- Country of origin: United Kingdom
- Original language: English
- No. of series: 1
- No. of episodes: 8

Production
- Executive producer: Shaun Gilmartin
- Producer: Helen White
- Running time: 30 minutes
- Production company: September Films

Original release
- Network: BBC One
- Release: 4 May – 23 June 2010

= Children's Emergency =

Children's Emergency is a British television documentary series. It follows the Children's Acute Transport Service (abbreviated as CATS), the intensive care retrieval service connected to the nationally acclaimed Great Ormond Street Hospital in London, which is dedicated to stabilising and transporting critically ill children from peripheral hospitals to specialist paediatric intensive care units.

Eight episodes were produced by September Films for the BBC, and it was first aired on BBC One between 4 May and 23 June 2010.

In the first episode CATS make a 100-mile blue light dash so a newborn baby boy can have emergency heart surgery; a little girl with suspected meningitis is rushed from her local hospital in Southend to St Mary's in Paddington for intensive care; and an eleven-year-old boy in Romford is having mystery fits and needs specialist care to keep him alive while they try to discover what is causing his illness.

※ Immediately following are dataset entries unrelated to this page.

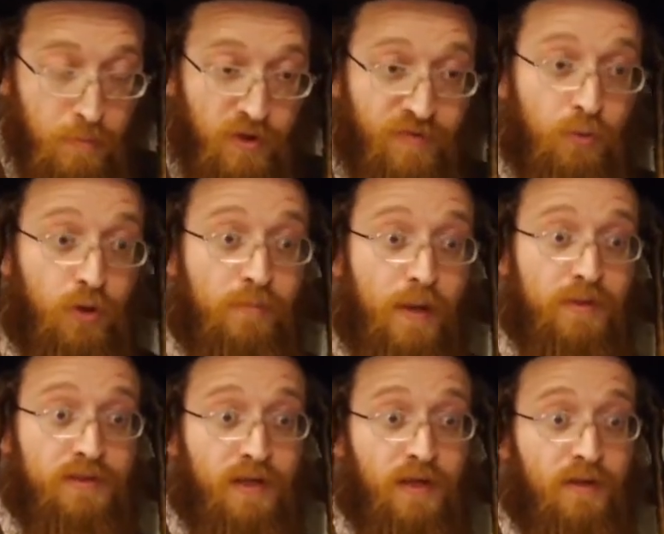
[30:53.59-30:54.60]
But if I wouldn't be able
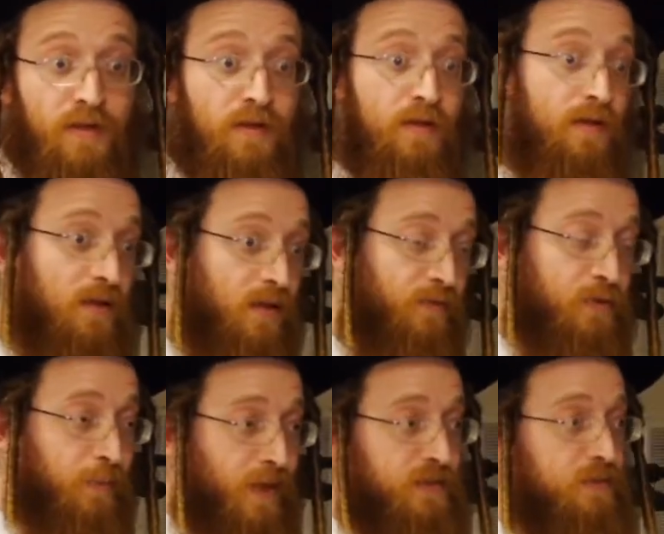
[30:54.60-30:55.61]
to say, if
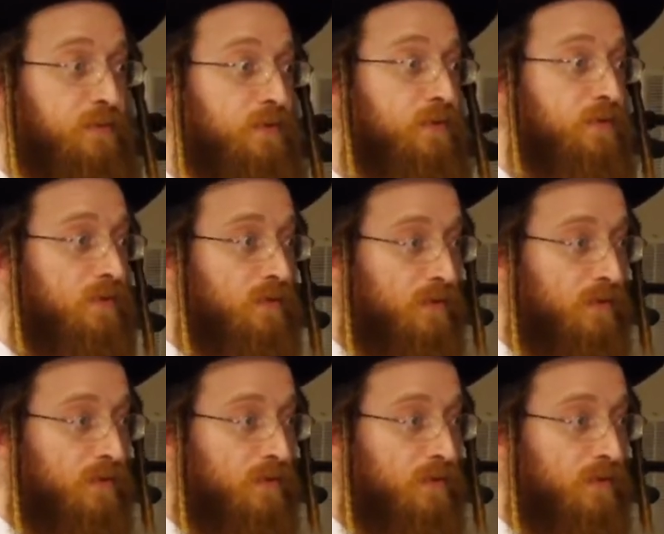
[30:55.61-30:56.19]
it's possible,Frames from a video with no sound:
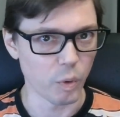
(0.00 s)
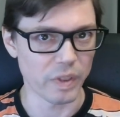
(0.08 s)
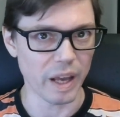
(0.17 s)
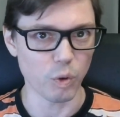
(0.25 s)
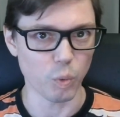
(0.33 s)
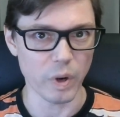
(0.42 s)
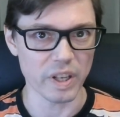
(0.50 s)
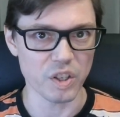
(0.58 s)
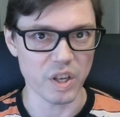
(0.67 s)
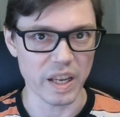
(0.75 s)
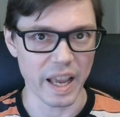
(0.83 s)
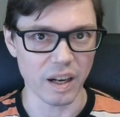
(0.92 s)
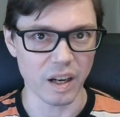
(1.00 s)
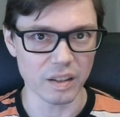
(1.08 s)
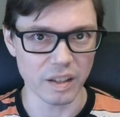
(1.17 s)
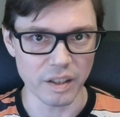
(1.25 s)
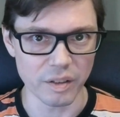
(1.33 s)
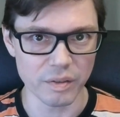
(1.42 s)
without which he cannot
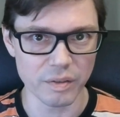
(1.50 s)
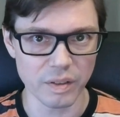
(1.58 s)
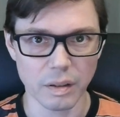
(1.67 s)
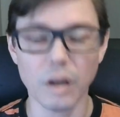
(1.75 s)
live.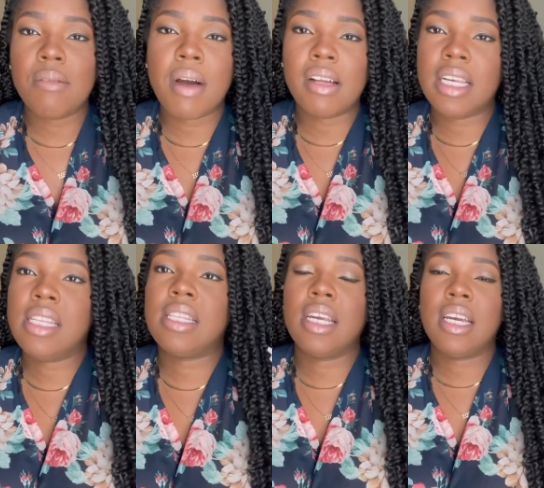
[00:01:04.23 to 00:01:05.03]
about these
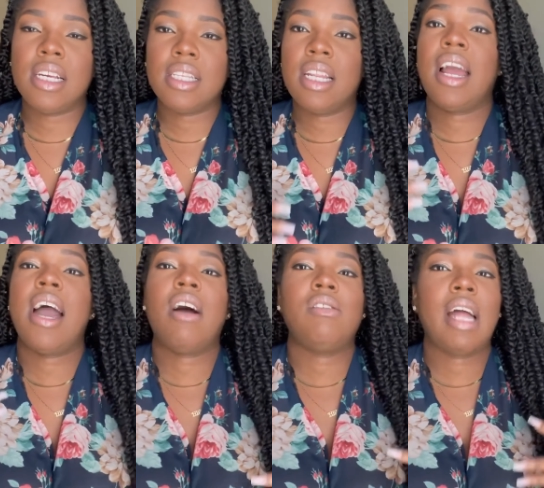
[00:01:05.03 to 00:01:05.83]
things and
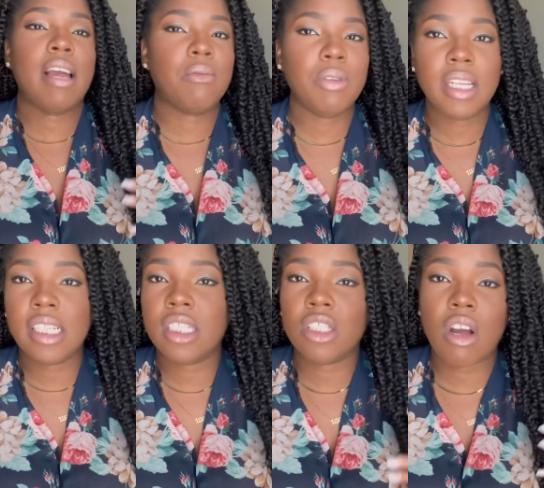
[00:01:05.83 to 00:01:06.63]
how like we
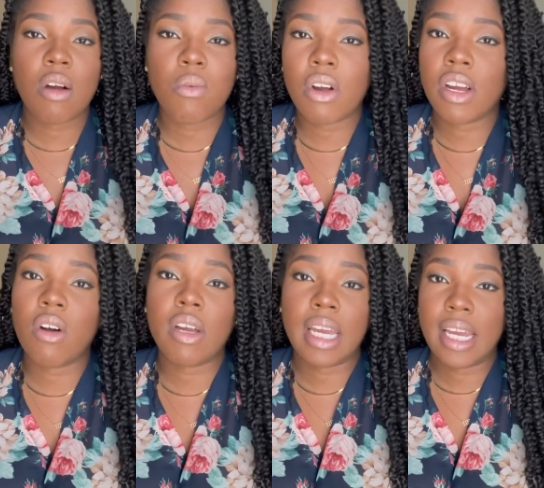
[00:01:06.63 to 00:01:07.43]
need to start working
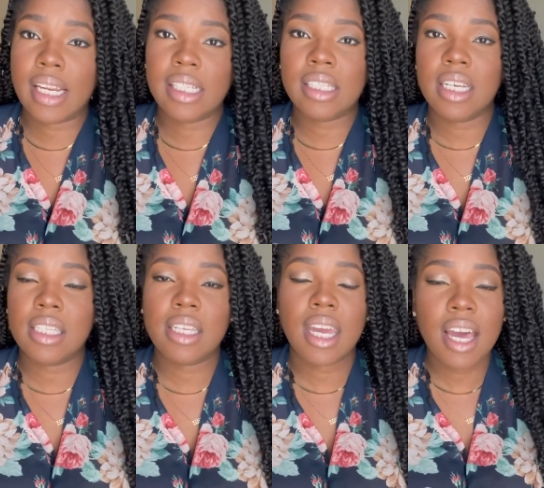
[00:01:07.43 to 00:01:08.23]
on getting these things
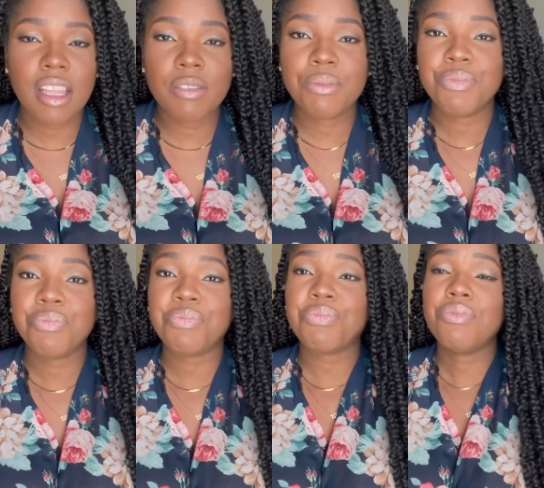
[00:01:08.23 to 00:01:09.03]
together.
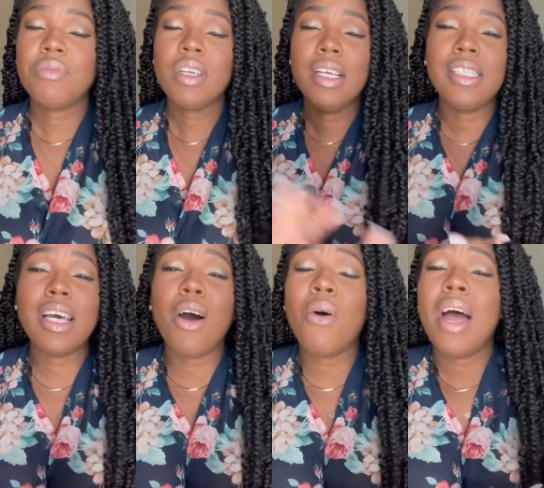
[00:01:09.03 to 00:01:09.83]

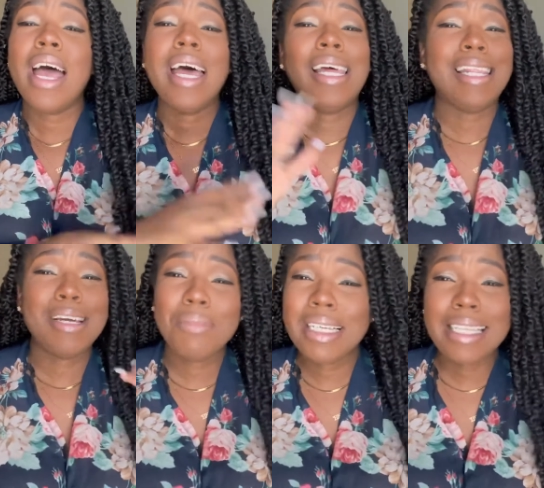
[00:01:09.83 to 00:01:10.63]
So
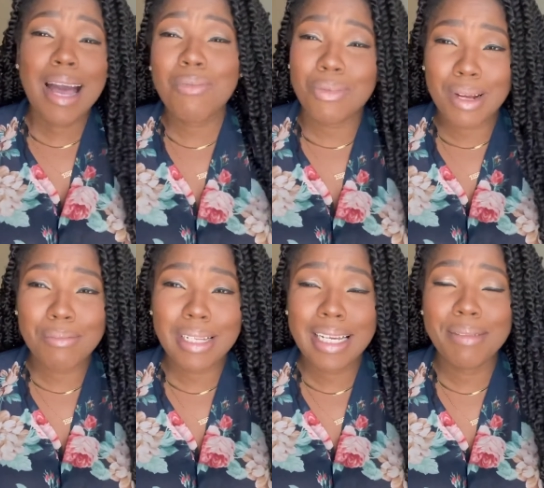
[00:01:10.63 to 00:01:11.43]
let me stop
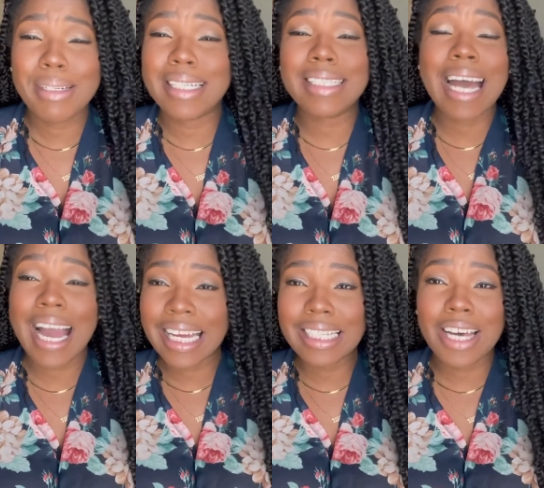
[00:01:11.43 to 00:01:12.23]
mumbling because
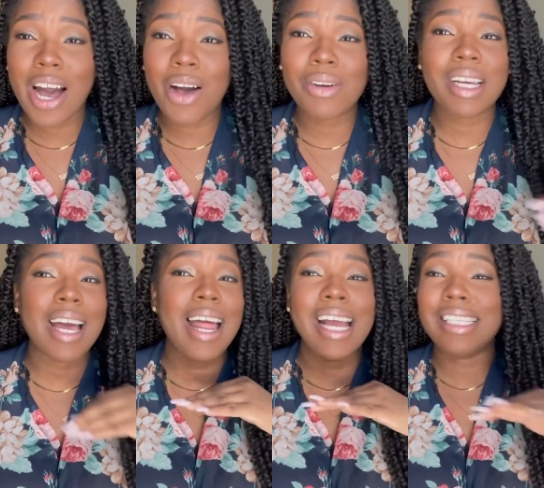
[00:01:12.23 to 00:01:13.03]
I can talk.
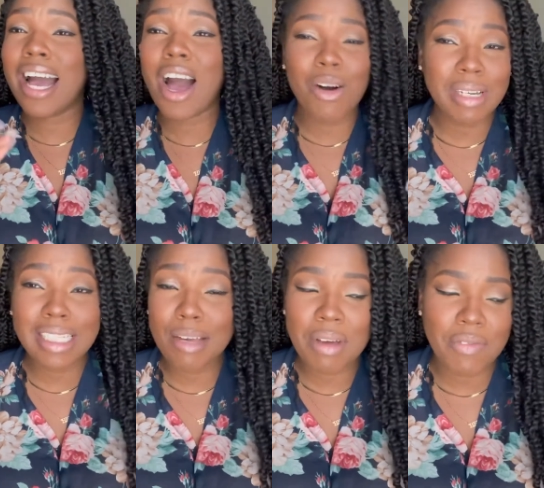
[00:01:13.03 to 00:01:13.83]
As I always
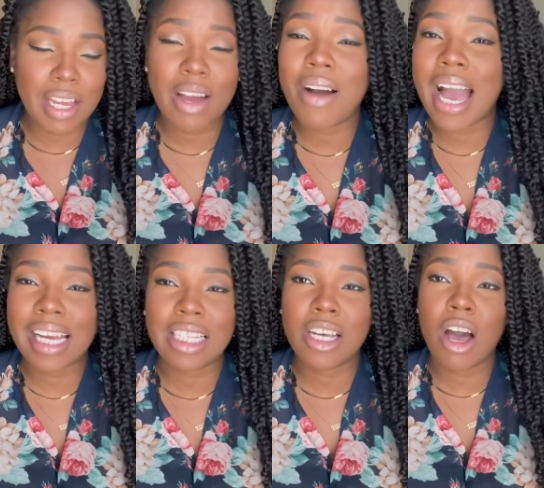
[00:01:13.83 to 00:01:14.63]
say in my video, I
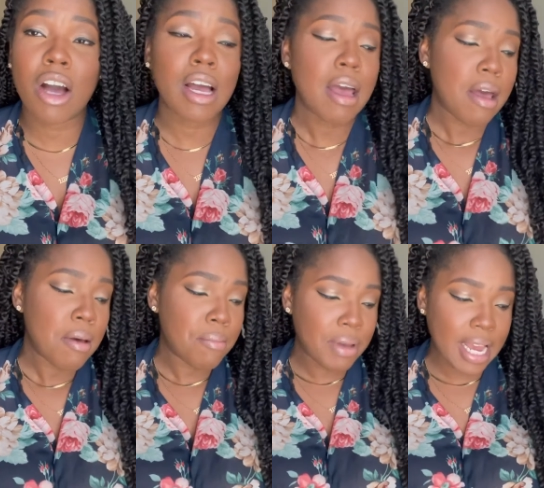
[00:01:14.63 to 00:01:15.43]
can talk,
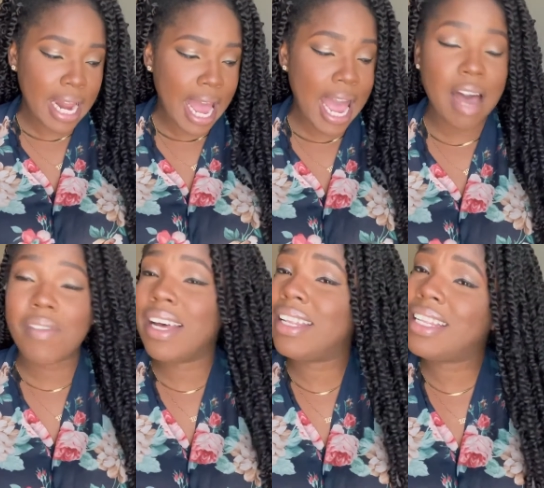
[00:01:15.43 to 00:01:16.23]
but I have
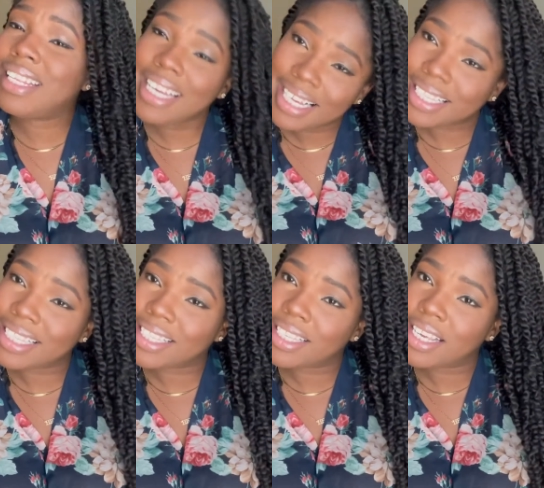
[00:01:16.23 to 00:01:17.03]
a list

In the subsequent seven episodes the CATS team is being called to various locations in Great Britain, using specially fitted ambulances with full intensive care equipment, RAF helicopters and Hercules aircraft to reach even the remotest cases and transfer them to London to get the urgently needed specialist care and therapies they need.

The documentary depicts the life-saving work of the medics with real live footage, as they deal with a wide range of critical conditions in their little patients, such as brain infections, lung and heart failure, car accidents, blocked intestines and diabetes with coma.

The specialist medical staff of the Children's Acute Transport Service who is starring in the television series include amongst others Dr Christian Pathak, a prominent, internationally operating Paediatric Emergency Physician, who amongst other organizations has also worked extensively with the Royal Flying Doctor Service of Australia.